Diversity and Community Affairs (DCA) Officer Benya Kraus then took the floor to provide the State of DCA speech. Referencing recent national events that “shook the social psyche of this nation and this world,”  such as the Standing Rock protests and the Orlando shooting at Pulse nightclub, Kraus said the resulting pain and destruction of current events were not things that students could detach themselves from within the bubble of the Tufts community. However, Kraus, a junior, said she is still inspired to be hopeful by many actions of the Tufts community, including community measures such as Take Back the Night, the first IPD celebration, the football team honoring #BlackLivesMatter and more.

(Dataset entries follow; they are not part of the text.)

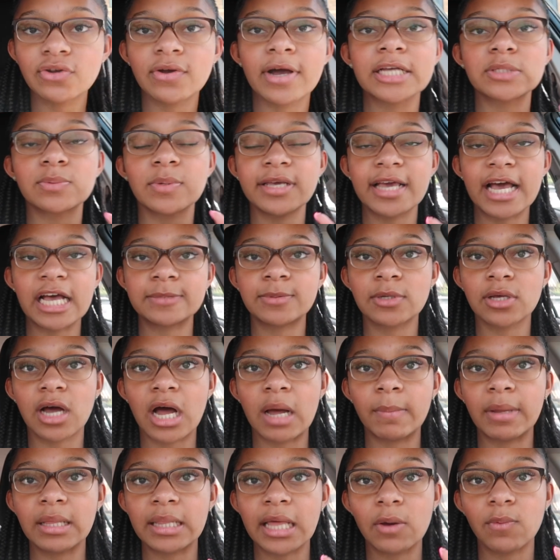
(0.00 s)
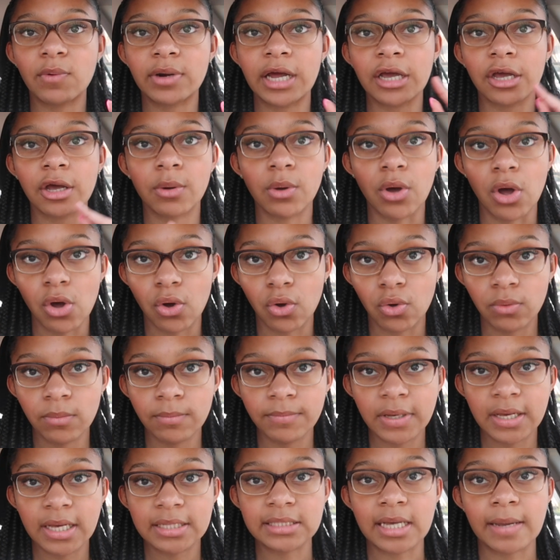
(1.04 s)
you guys what Yasmin got me like when I go
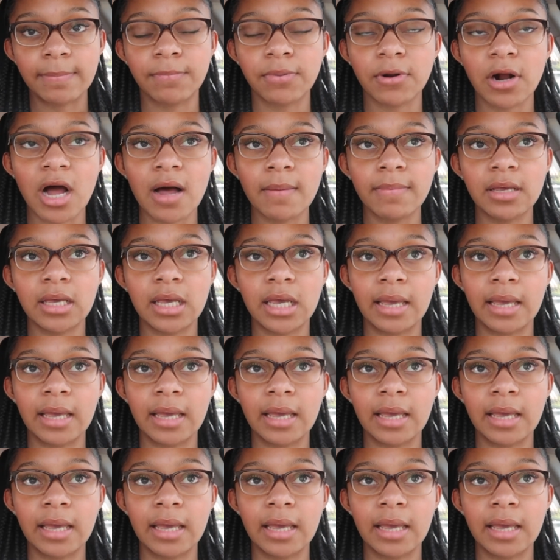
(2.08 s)
home because I probablyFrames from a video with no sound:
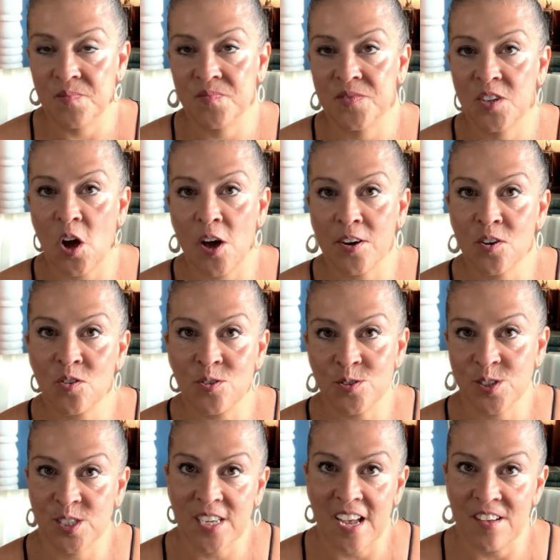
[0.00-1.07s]
nautical
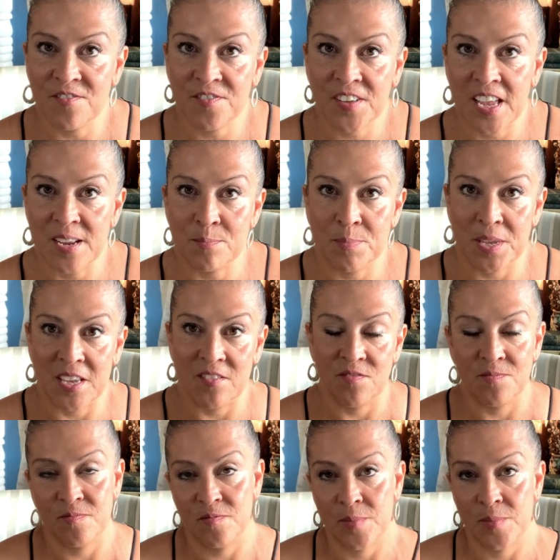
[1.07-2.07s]
stuff can beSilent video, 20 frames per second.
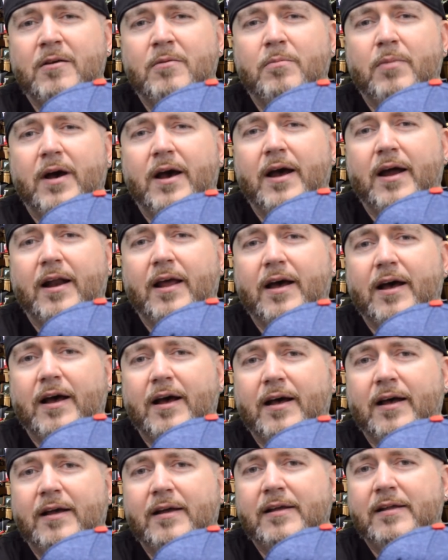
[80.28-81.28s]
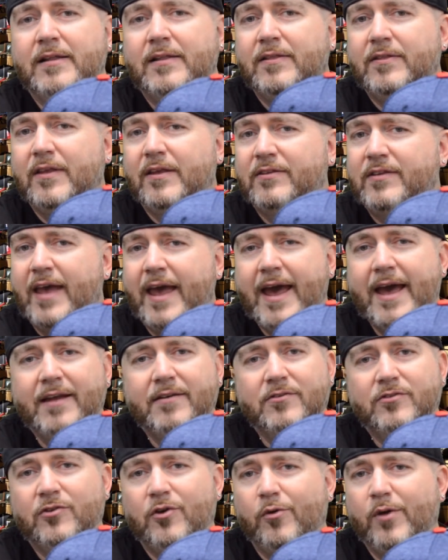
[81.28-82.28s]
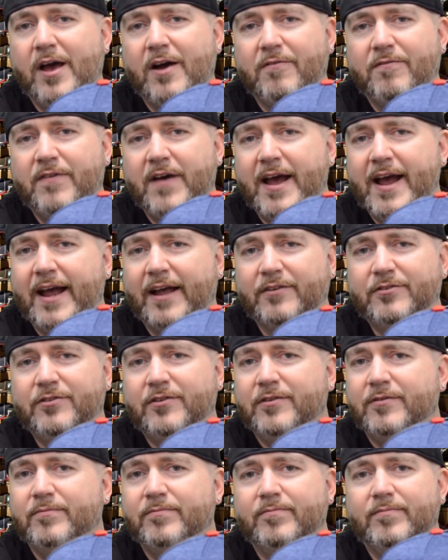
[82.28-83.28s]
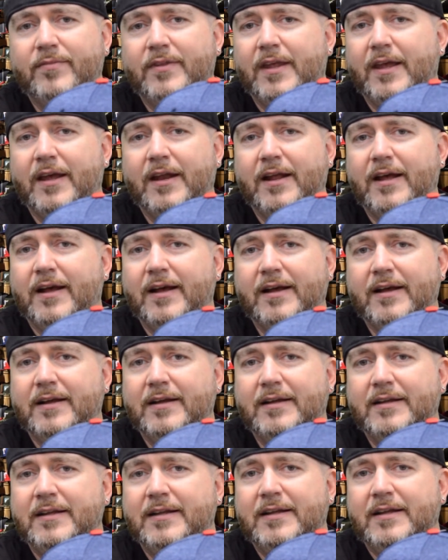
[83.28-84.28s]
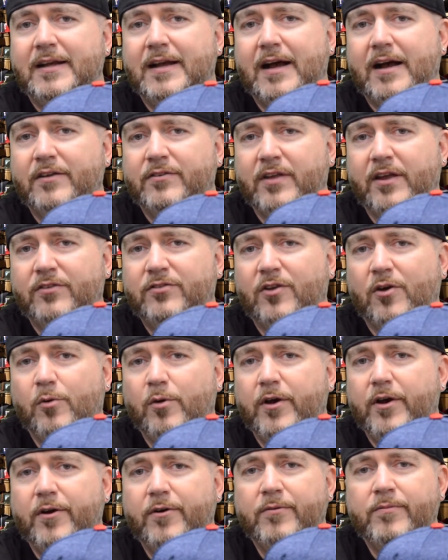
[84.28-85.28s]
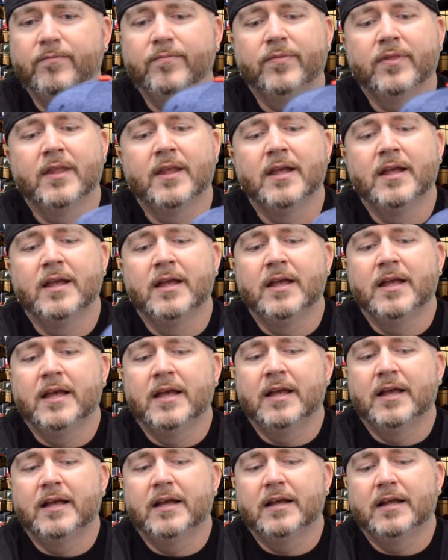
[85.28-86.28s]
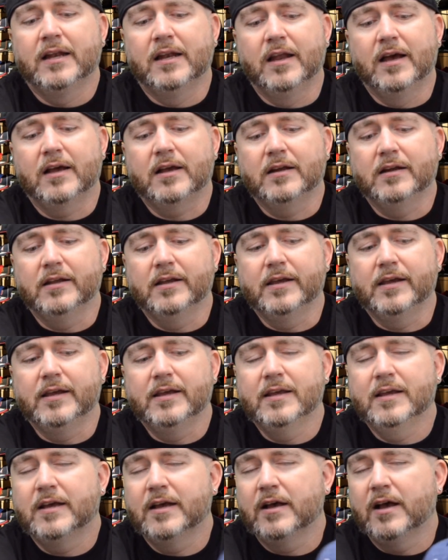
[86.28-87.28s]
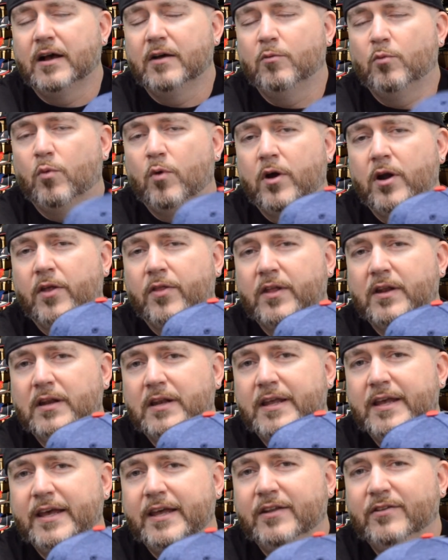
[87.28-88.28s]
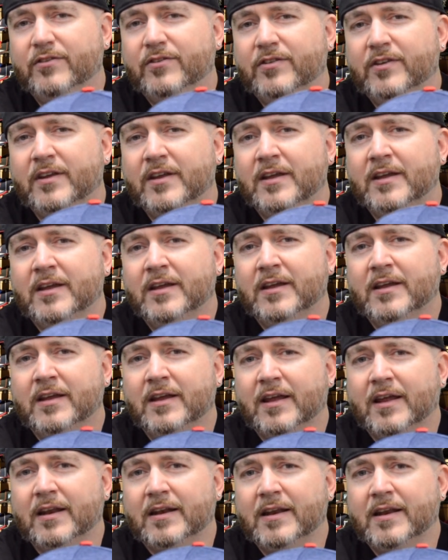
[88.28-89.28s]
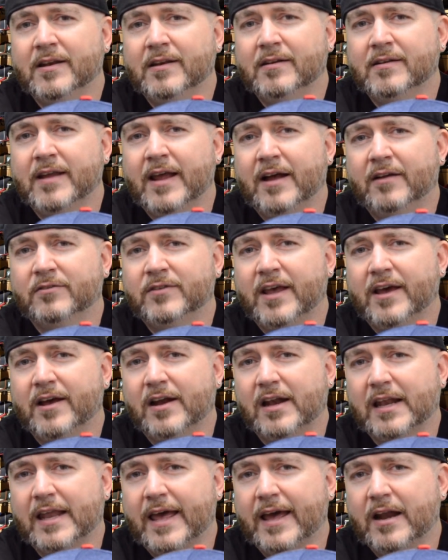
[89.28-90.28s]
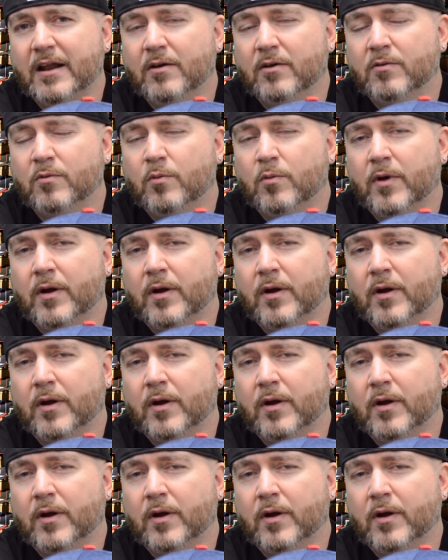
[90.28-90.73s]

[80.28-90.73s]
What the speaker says: But this hat sold out fast, and I was SOL. Luckily, one of the LIDS in downtown AtlantaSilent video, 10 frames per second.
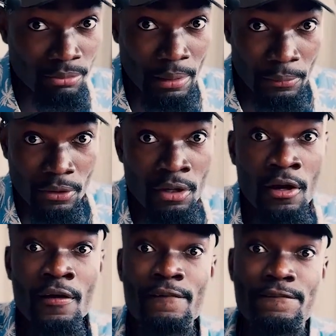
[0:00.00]
remember,
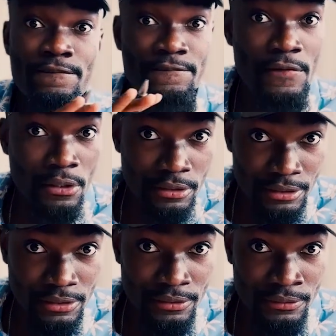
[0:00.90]

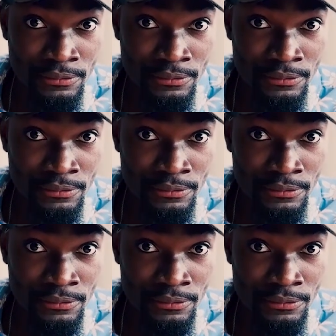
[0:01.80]
fund.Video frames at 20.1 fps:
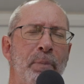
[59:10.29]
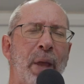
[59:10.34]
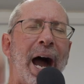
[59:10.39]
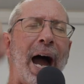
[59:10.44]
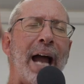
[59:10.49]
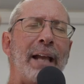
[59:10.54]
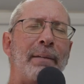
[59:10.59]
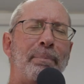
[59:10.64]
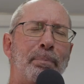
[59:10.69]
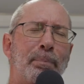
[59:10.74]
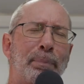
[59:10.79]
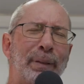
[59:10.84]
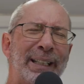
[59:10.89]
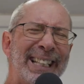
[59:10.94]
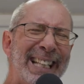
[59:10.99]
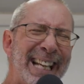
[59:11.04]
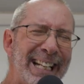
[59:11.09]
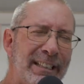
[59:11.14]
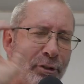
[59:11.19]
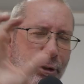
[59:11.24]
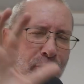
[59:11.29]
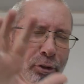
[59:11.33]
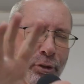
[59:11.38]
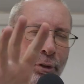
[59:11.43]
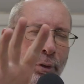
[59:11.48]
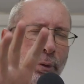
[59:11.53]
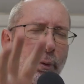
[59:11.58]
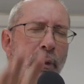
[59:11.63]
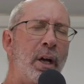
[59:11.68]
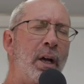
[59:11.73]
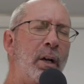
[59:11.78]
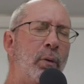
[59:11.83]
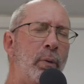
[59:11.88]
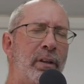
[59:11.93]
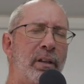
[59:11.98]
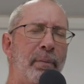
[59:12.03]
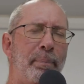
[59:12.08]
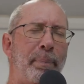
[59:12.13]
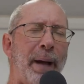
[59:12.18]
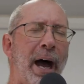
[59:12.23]
I bless you
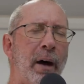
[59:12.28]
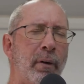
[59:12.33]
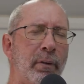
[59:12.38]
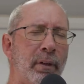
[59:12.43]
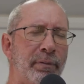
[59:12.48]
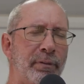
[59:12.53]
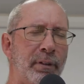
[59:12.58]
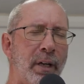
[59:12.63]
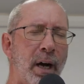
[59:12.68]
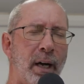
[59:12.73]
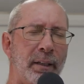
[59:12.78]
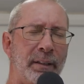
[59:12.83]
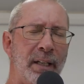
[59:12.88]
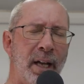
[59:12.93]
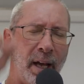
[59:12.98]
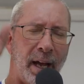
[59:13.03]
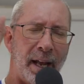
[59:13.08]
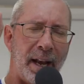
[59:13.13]
with the power of God,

TCU Vice President Shai Slotky, a senior, then took the floor next to ask for updates from committee chairs. At this time, the Culture, Ethnicity and Community Affairs committee reached out to several contacts for various projects in order to map out timelines, the Education Committee discussed continued logistics of the School of the Museum of Fine Arts (SMFA) acquisition, the Student Outreach committee talked about the Senate Student Leadership dinner on Nov. 17 and the Services committee discussed the improvement and finalization of the Turkey Shuttle.

The meeting concluded with Leaverton discussing supplementary funding requests from the student groups on campus. There were requests from Tufts University Pre-Dental Society, TuftScope, Another Option, Tufts sQ!, Spoken Word Alliance at Tufts and the History Society. All Allocations Board (ALBO) recommendations for funding passed by acclamation except for the History Society’s request, which moved to a debate on the floor with speakers from the body. Ultimately, ALBO’s recommendation for the History Society passed in a vote of 13-12 with 4 abstentions.

A representative of the Committee on Student Life (CSL) reported that CSL is working with Greek life on a question prompt for the Wendell Phillips Award. This was followed by an update by a TCU Judiciary representative, who noted that Spoon University Tufts, the university’s chapter of a national food recipe and restaurant review group, was not recognized as a student group. The body then moved into its closed session.